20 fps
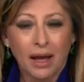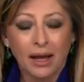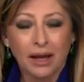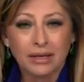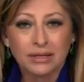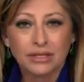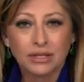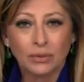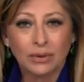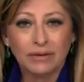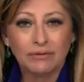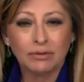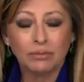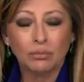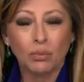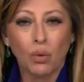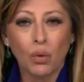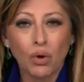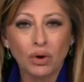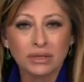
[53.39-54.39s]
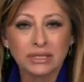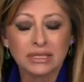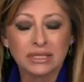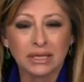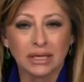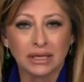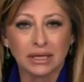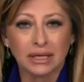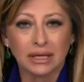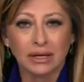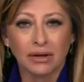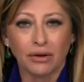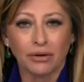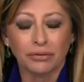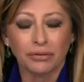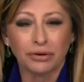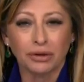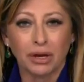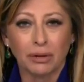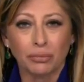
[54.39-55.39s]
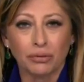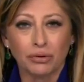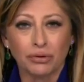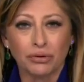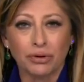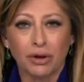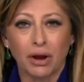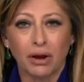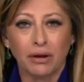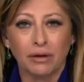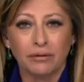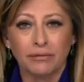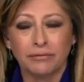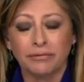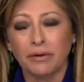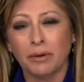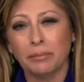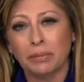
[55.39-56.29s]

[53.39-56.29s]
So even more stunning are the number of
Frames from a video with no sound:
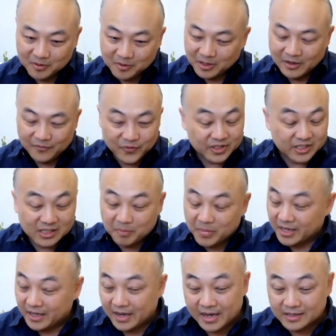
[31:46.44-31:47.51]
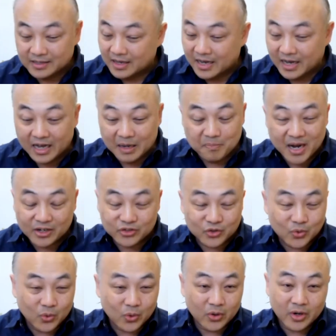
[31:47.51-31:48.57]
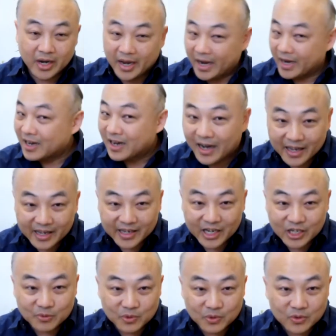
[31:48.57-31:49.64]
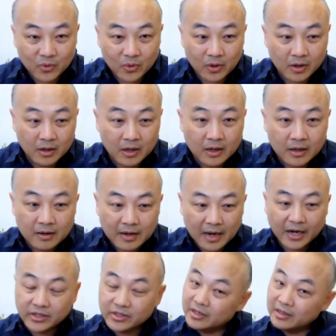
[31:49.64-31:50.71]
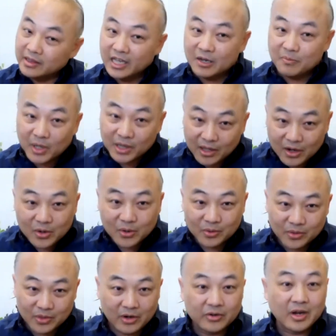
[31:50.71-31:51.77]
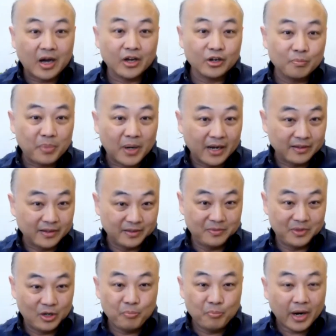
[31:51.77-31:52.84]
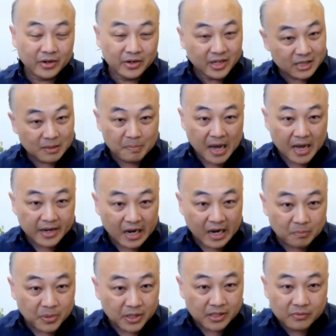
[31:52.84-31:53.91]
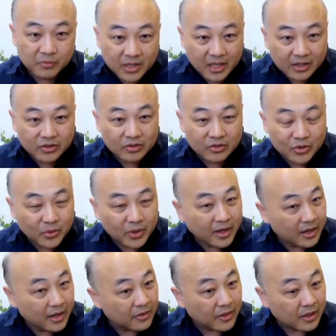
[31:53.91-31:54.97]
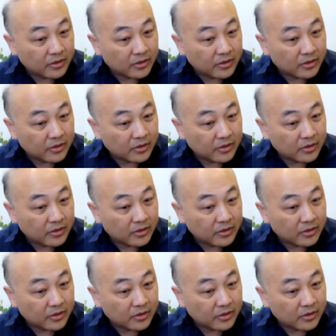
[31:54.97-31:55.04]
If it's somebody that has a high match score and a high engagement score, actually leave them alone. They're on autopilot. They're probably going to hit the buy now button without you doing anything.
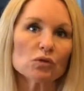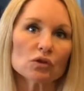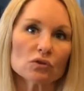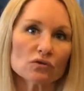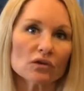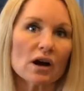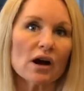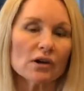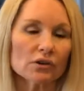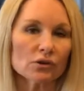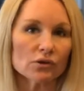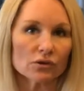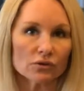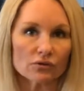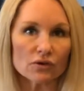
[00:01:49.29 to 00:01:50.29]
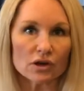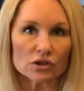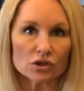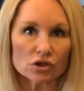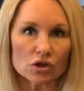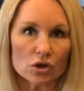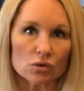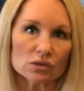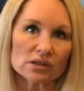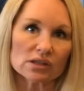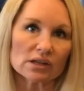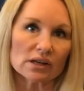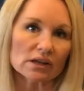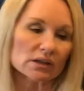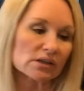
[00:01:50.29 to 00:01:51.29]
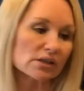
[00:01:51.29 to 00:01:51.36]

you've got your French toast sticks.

**Exercise brief**
The answer must be the lines above from the line that contains "[00:01:49.29 to 00:01:50.29]" to the final line of the data, word for word, with no pictures.

**Output for this exercise**
[00:01:49.29 to 00:01:50.29]
[00:01:50.29 to 00:01:51.29]
[00:01:51.29 to 00:01:51.36]

you've got your French toast sticks.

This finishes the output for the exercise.